▶ INFORMATION
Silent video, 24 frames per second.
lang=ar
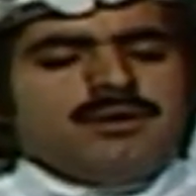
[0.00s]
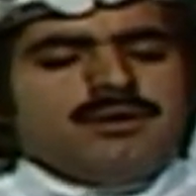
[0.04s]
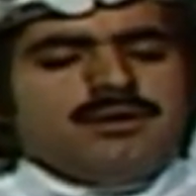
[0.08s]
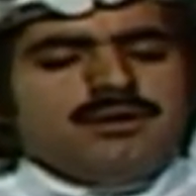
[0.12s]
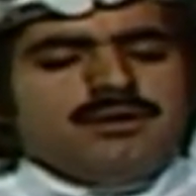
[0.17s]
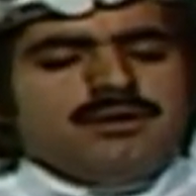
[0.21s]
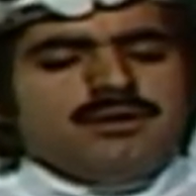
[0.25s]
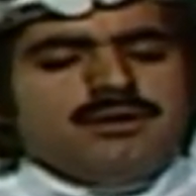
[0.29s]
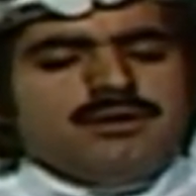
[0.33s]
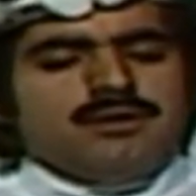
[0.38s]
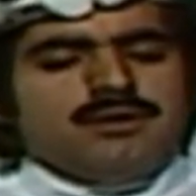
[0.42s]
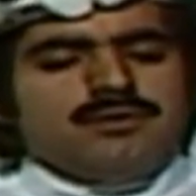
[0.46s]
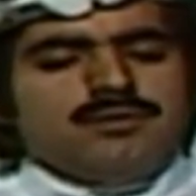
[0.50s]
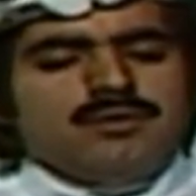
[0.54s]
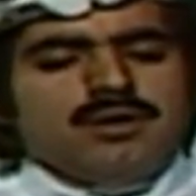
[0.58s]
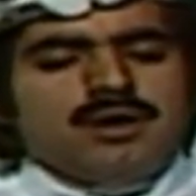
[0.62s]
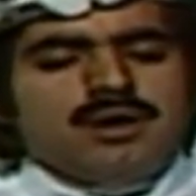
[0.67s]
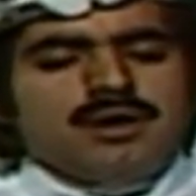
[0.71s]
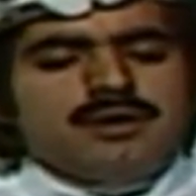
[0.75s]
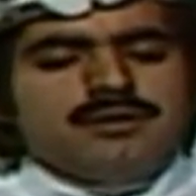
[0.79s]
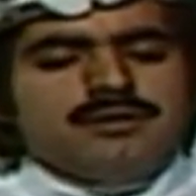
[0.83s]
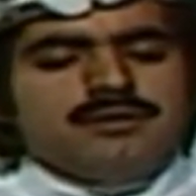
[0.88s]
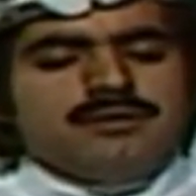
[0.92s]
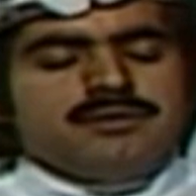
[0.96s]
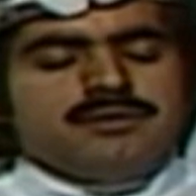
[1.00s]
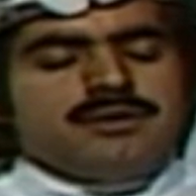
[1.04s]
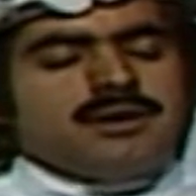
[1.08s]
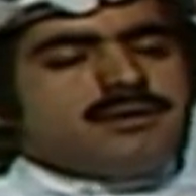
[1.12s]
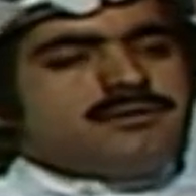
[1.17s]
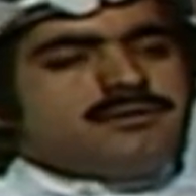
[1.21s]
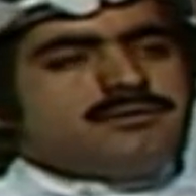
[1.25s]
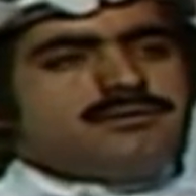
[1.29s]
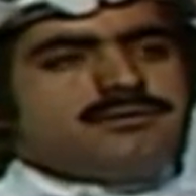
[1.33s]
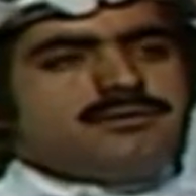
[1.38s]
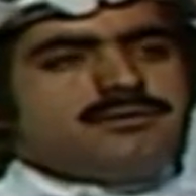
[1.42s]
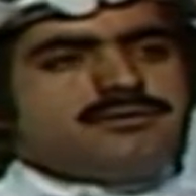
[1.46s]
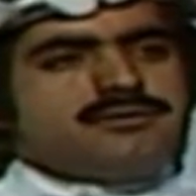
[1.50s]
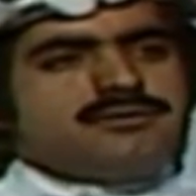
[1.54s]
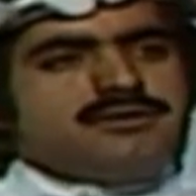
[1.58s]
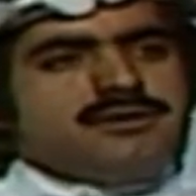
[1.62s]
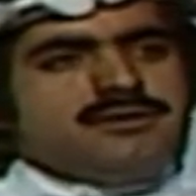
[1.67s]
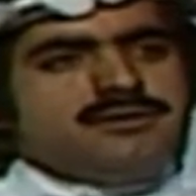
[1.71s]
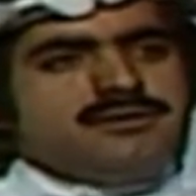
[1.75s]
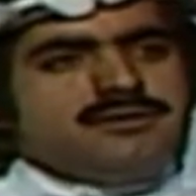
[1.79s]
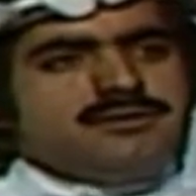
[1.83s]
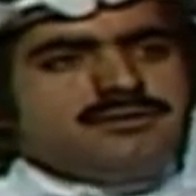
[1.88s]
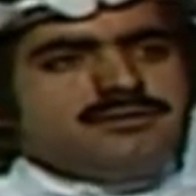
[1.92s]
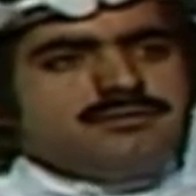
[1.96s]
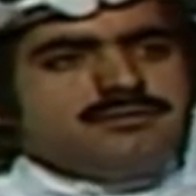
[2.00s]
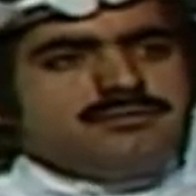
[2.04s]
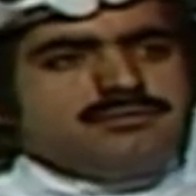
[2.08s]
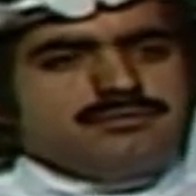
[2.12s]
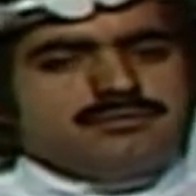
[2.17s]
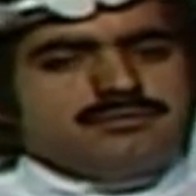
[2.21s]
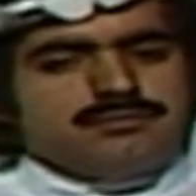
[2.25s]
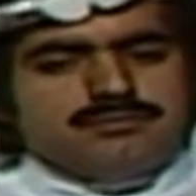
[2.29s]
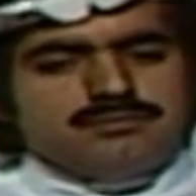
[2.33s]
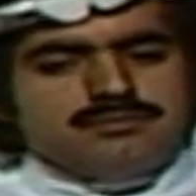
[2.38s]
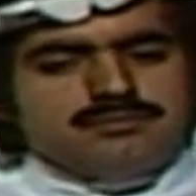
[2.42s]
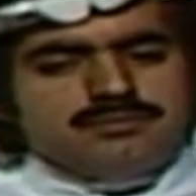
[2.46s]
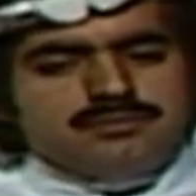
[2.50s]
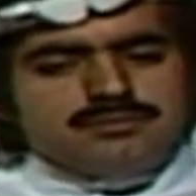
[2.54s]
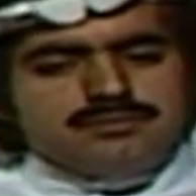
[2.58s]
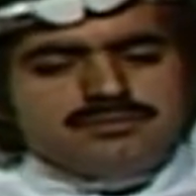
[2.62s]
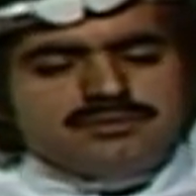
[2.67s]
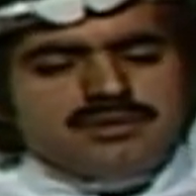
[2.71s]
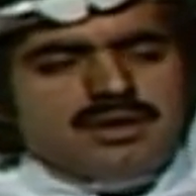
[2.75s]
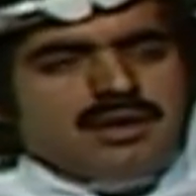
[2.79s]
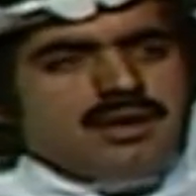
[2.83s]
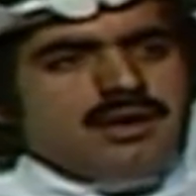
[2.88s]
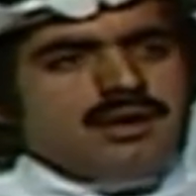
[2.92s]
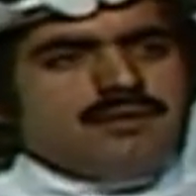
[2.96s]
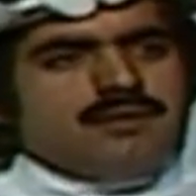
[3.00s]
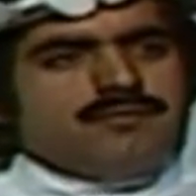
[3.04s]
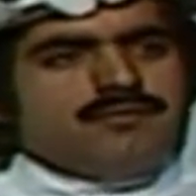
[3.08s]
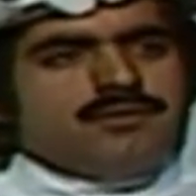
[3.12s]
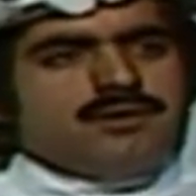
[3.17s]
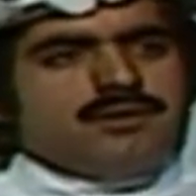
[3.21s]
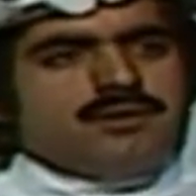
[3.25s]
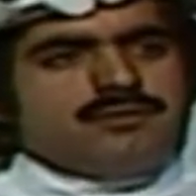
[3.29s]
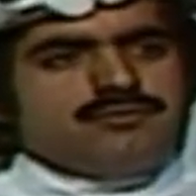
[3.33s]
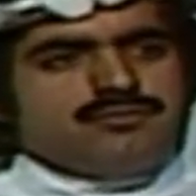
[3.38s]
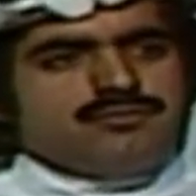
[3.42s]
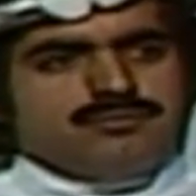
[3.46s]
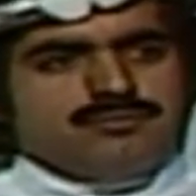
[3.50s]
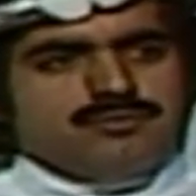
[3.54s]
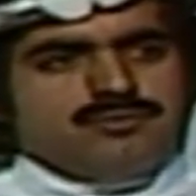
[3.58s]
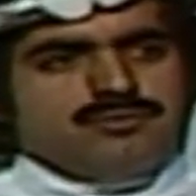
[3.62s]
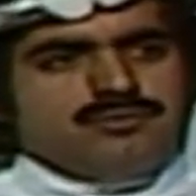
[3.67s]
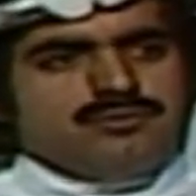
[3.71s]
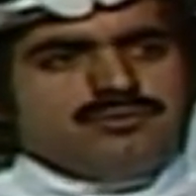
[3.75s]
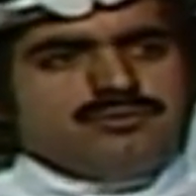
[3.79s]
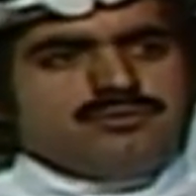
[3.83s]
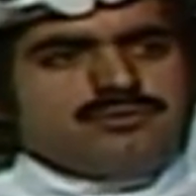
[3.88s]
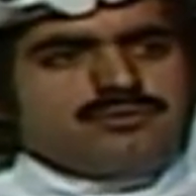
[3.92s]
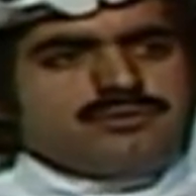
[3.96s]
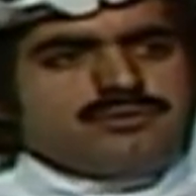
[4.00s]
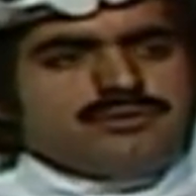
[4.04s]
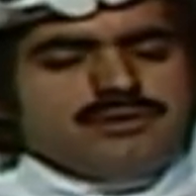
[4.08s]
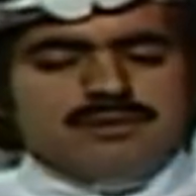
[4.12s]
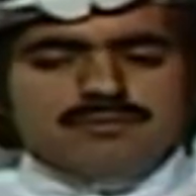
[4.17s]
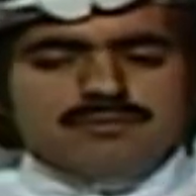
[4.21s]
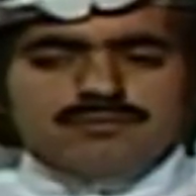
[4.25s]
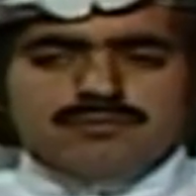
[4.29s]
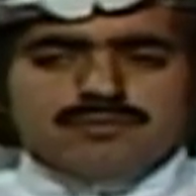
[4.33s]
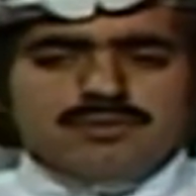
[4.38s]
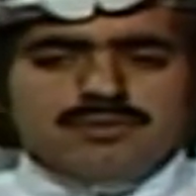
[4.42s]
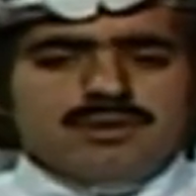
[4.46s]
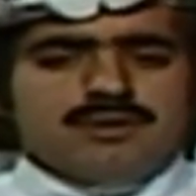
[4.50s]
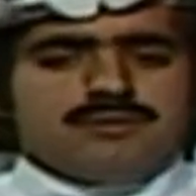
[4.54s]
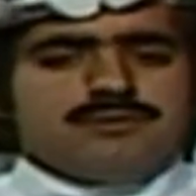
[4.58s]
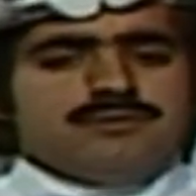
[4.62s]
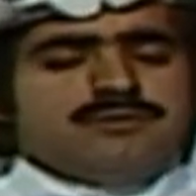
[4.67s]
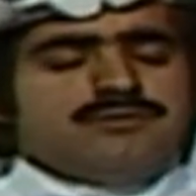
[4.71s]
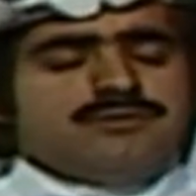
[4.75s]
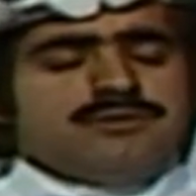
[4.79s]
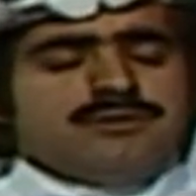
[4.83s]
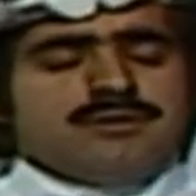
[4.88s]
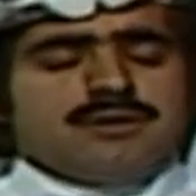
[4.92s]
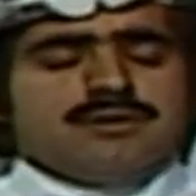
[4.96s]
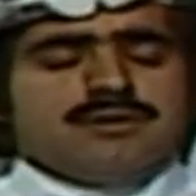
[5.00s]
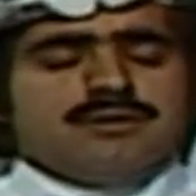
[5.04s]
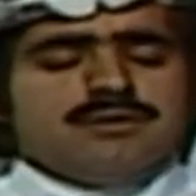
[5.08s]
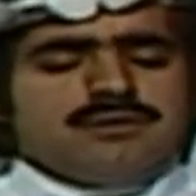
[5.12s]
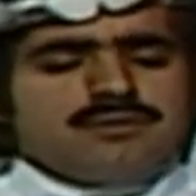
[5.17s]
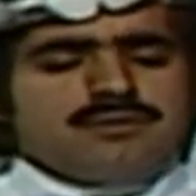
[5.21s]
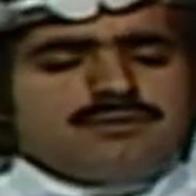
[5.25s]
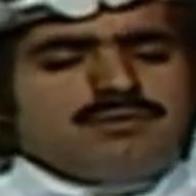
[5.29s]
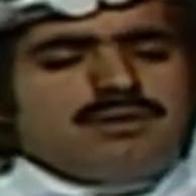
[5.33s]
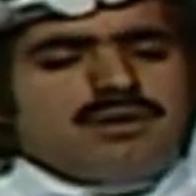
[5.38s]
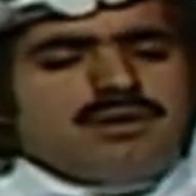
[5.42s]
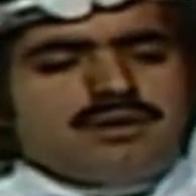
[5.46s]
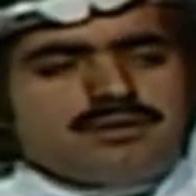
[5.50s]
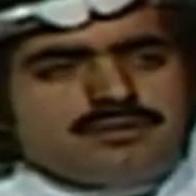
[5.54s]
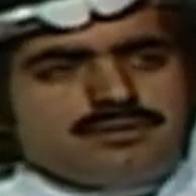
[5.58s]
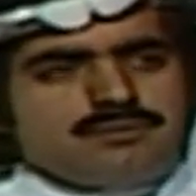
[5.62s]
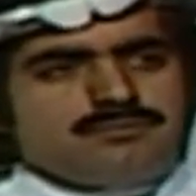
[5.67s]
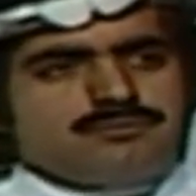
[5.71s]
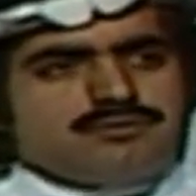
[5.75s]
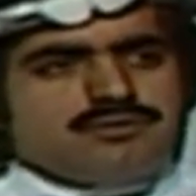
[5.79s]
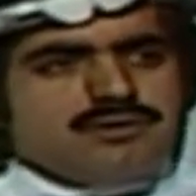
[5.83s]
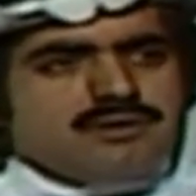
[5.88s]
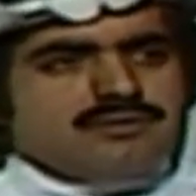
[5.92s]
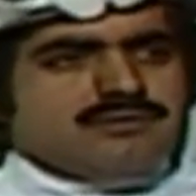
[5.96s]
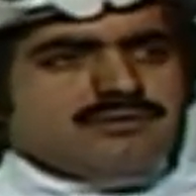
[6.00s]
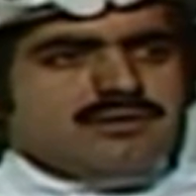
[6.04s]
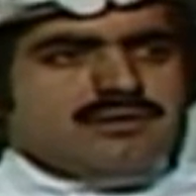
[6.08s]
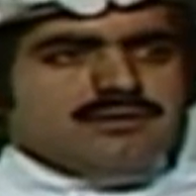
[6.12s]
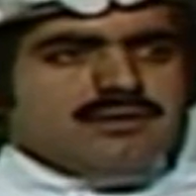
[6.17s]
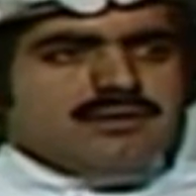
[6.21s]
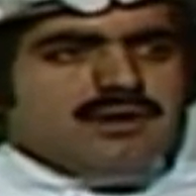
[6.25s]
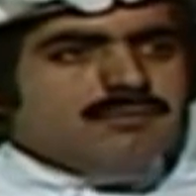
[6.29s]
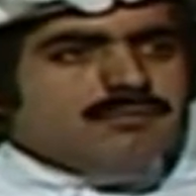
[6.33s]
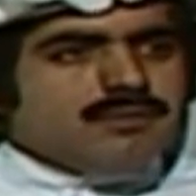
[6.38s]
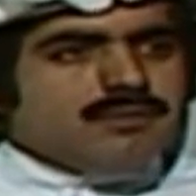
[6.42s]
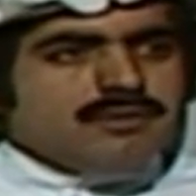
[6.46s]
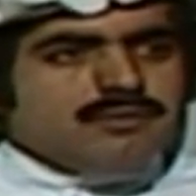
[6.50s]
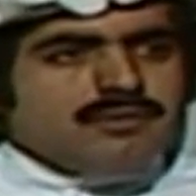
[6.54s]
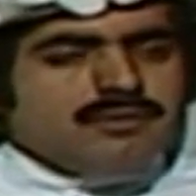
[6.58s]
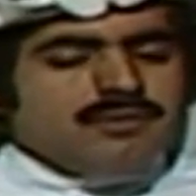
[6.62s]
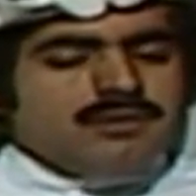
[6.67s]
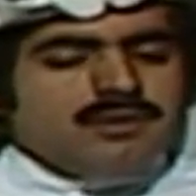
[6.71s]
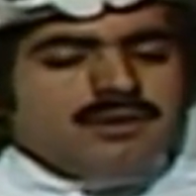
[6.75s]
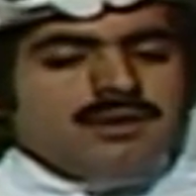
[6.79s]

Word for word: آه، نعاني نقد شديد صحافة جمهور تلفونات تجينا كثير والله المسلسل تعبان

▶ WORK REQUIRED
Output the records above exactly; leave out the pictures.

▶ ANSWER BOX
Silent video, 24 frames per second.
lang=ar
[0.00s]
[0.04s]
[0.08s]
[0.12s]
[0.17s]
[0.21s]
[0.25s]
[0.29s]
[0.33s]
[0.38s]
[0.42s]
[0.46s]
[0.50s]
[0.54s]
[0.58s]
[0.62s]
[0.67s]
[0.71s]
[0.75s]
[0.79s]
[0.83s]
[0.88s]
[0.92s]
[0.96s]
[1.00s]
[1.04s]
[1.08s]
[1.12s]
[1.17s]
[1.21s]
[1.25s]
[1.29s]
[1.33s]
[1.38s]
[1.42s]
[1.46s]
[1.50s]
[1.54s]
[1.58s]
[1.62s]
[1.67s]
[1.71s]
[1.75s]
[1.79s]
[1.83s]
[1.88s]
[1.92s]
[1.96s]
[2.00s]
[2.04s]
[2.08s]
[2.12s]
[2.17s]
[2.21s]
[2.25s]
[2.29s]
[2.33s]
[2.38s]
[2.42s]
[2.46s]
[2.50s]
[2.54s]
[2.58s]
[2.62s]
[2.67s]
[2.71s]
[2.75s]
[2.79s]
[2.83s]
[2.88s]
[2.92s]
[2.96s]
[3.00s]
[3.04s]
[3.08s]
[3.12s]
[3.17s]
[3.21s]
[3.25s]
[3.29s]
[3.33s]
[3.38s]
[3.42s]
[3.46s]
[3.50s]
[3.54s]
[3.58s]
[3.62s]
[3.67s]
[3.71s]
[3.75s]
[3.79s]
[3.83s]
[3.88s]
[3.92s]
[3.96s]
[4.00s]
[4.04s]
[4.08s]
[4.12s]
[4.17s]
[4.21s]
[4.25s]
[4.29s]
[4.33s]
[4.38s]
[4.42s]
[4.46s]
[4.50s]
[4.54s]
[4.58s]
[4.62s]
[4.67s]
[4.71s]
[4.75s]
[4.79s]
[4.83s]
[4.88s]
[4.92s]
[4.96s]
[5.00s]
[5.04s]
[5.08s]
[5.12s]
[5.17s]
[5.21s]
[5.25s]
[5.29s]
[5.33s]
[5.38s]
[5.42s]
[5.46s]
[5.50s]
[5.54s]
[5.58s]
[5.62s]
[5.67s]
[5.71s]
[5.75s]
[5.79s]
[5.83s]
[5.88s]
[5.92s]
[5.96s]
[6.00s]
[6.04s]
[6.08s]
[6.12s]
[6.17s]
[6.21s]
[6.25s]
[6.29s]
[6.33s]
[6.38s]
[6.42s]
[6.46s]
[6.50s]
[6.54s]
[6.58s]
[6.62s]
[6.67s]
[6.71s]
[6.75s]
[6.79s]

Word for word: آه، نعاني نقد شديد صحافة جمهور تلفونات تجينا كثير والله المسلسل تعبان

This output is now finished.